Görüntülediğiniz mahkeme kararı kesinleşmiş bir karardır.

T.C.
İSTANBUL
BÖLGE ADLİYE MAHKEMESİ
14. HUKUK DAİRESİ
DOSYA NO: 2019/409
KARAR NO : 2021/150
T Ü R K M İ L L E T İ A D I N A
İ S T İ N A F K A R A R I
İNCELENEN KARARIN
MAHKEMESİ: İSTANBUL ANADOLU 4. ASLİYE TİCARET MAHKEMESİ
TARİHİ: 29/05/2018
NUMARASI: 2015/561E. 2018/539K.
DAVANIN KONUSU: İtirazın İptali
Taraflar arasında görülen itirazın iptali davasının ilk derece mahkemesince yapılan yargılaması sonucunda, ilamda yazılı nedenlerle, davanın kısmen kabul kısmen reddine dair verilen hükme karşı, davacı vekili tarafından istinaf kanun yoluna başvurulması üzerine dairemize gönderilmiş olan dava dosyası incelendi.

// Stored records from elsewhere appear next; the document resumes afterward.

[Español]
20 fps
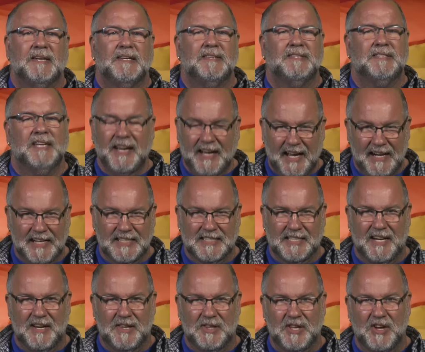Llegan
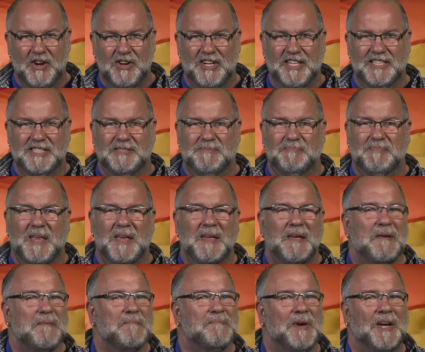las elecciones,
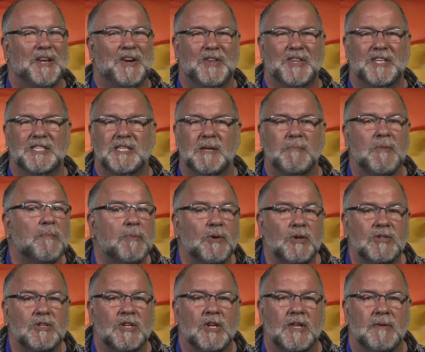pero desde mi
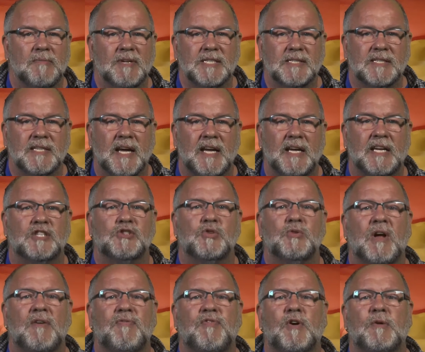punto de vista es
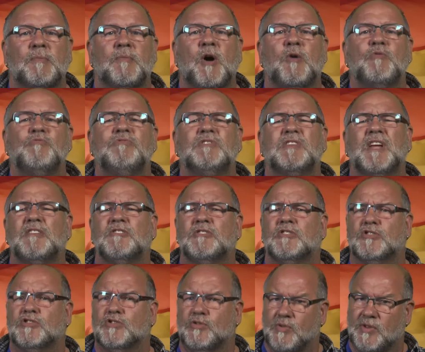una forma un
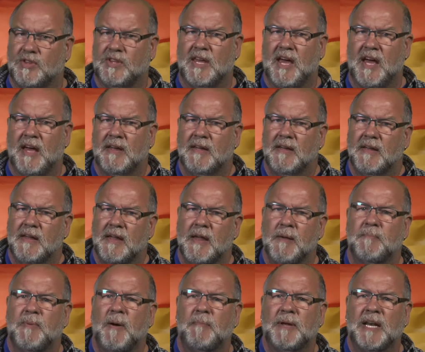tanto sucia,
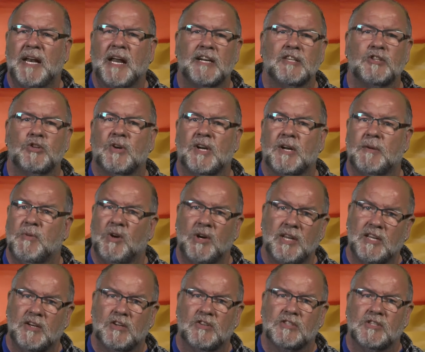empapelar
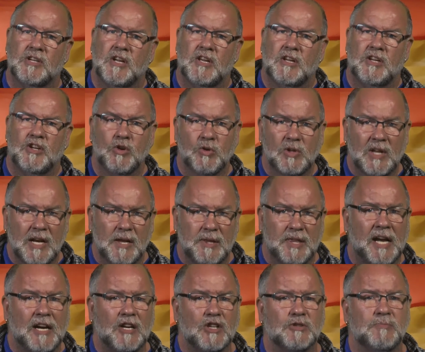torremolinos y
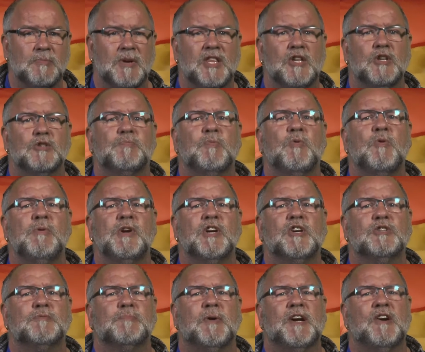utilizar los medios
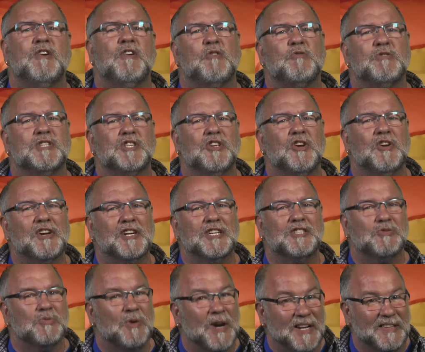públicos para una cuestión
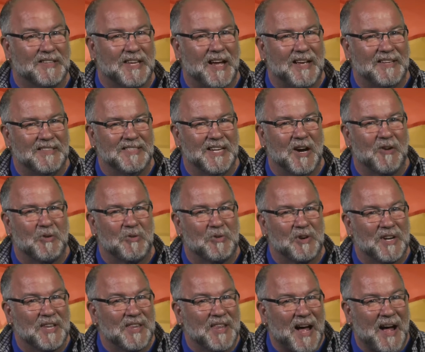resuelta, ya
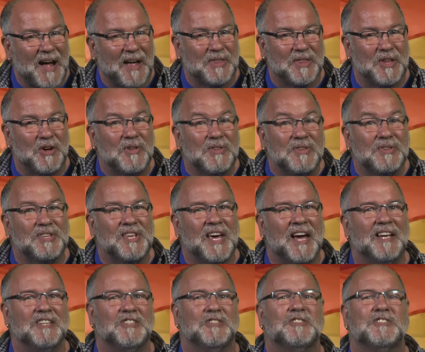ocurrida hace 11
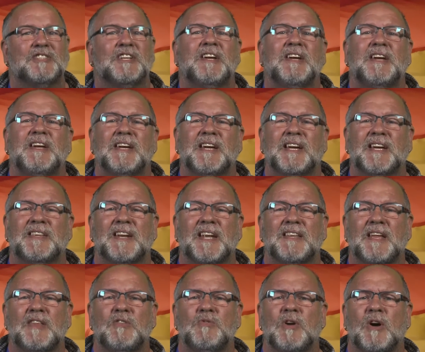años, y que
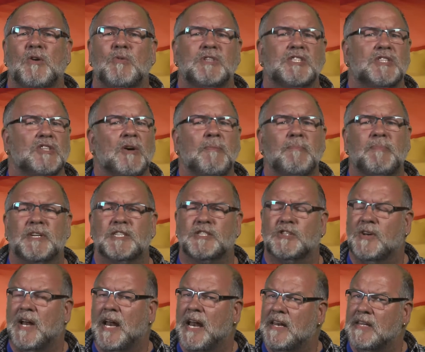trata de una cuestión
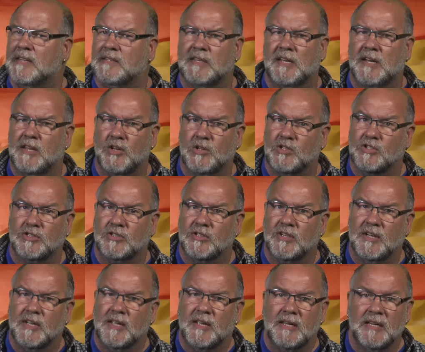personal entre dos,
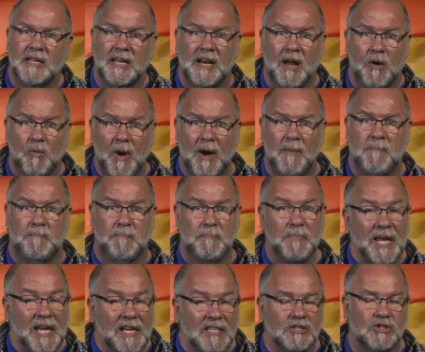y en la cual
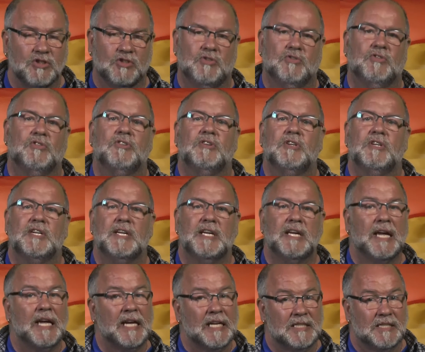pienso,
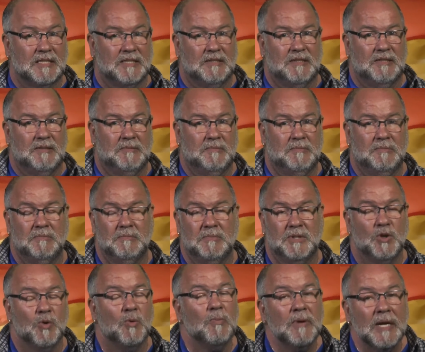es
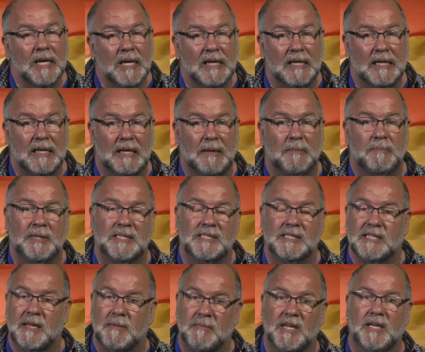mi humilde
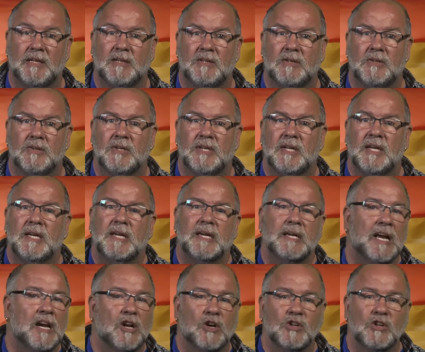pensamiento, que el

TARAFLARIN İDDİA VE SAVUNMALARININ ÖZETİ Davacı vekili davasında özetle; müvekkili Bankanın Kaynarca şubesi ile davalı … A.Ş. arasında 11.01.2010 tarihinde 400.000 TL tutarında Genel Kredi Sözleşmesi imzalandığını, işbu krediye diğer davalılar … ile …’in kefil olduklarını, hesabın kat edildiğini, tazmin edilen teminat mektubundan borçlu olunan 3.523,04 TL nakdi alacak ile üç adet çek için banka taahhüt tutan olan 1.980.TL’nin faiz getirmeyen bir hesapta 24 saat içinde depo edilmesinin ihtar edildiğini, ihtara rağmen borç ödenmeyince alacağın tahsili amacıyla davalı – borçlular hakkında İstanbul Anadolu … İcra Müdürlüğünün … esas sayılı dosyası ile 29.09.2014 tarihinde ilamsız icra takibi başlatıldığını, ancak davalıların borca ve takibe itiraz ettiklerini belirterek, fazlaya dair talep hakları saklı kalmak kaydıyla; davalının borca, faize ve sair kalemlere yönelik itirazın iptaline, takibin devamına ve %20 oranından aşağı olmamak üzere belirlenecek icra inkar tazminatının davalıdan tahsiline, yargılama giderlerinin davalılara tahmiline karar verilmesini istemiştir.Davalı … vekili savunmasında özetle; müvekkilinin davacı bankada … ve … numaralı iki mevduat hesabı bulunduğunu, davacı bankadan herhangi bir nakit kredi alınmadığını, olmayan bir krediye kefaletin sözkonusu olmayacağını, ancak asıl borçlu … A.Ş. lehine ve Turizm Bakanlığına hitaben 7.000 TL’lik teminat mektubu alındığını, müvekkili … alacaklı bankaya yukarıdaki mevduat hesaplarından mektup bedelleri ile masrafları kadar nakit blokajında bulunduğunu, bu nedenle teminat mektubu bedelinin buradan ödenmiş olduğunu, teminat mektubunun 3.476,96 TL’lik kısmının ödendiğini, bakiye kalan 3.523,04 TL tutarın ise çözülmediğini, öte yandan 1.980 TL’lik çek bedellerinin ödenmediğini, bundan dolayı banka talebinin yerinde olmadığını ileri sürmek suretiyle davanın reddine karar verilmesi talep etmiştir.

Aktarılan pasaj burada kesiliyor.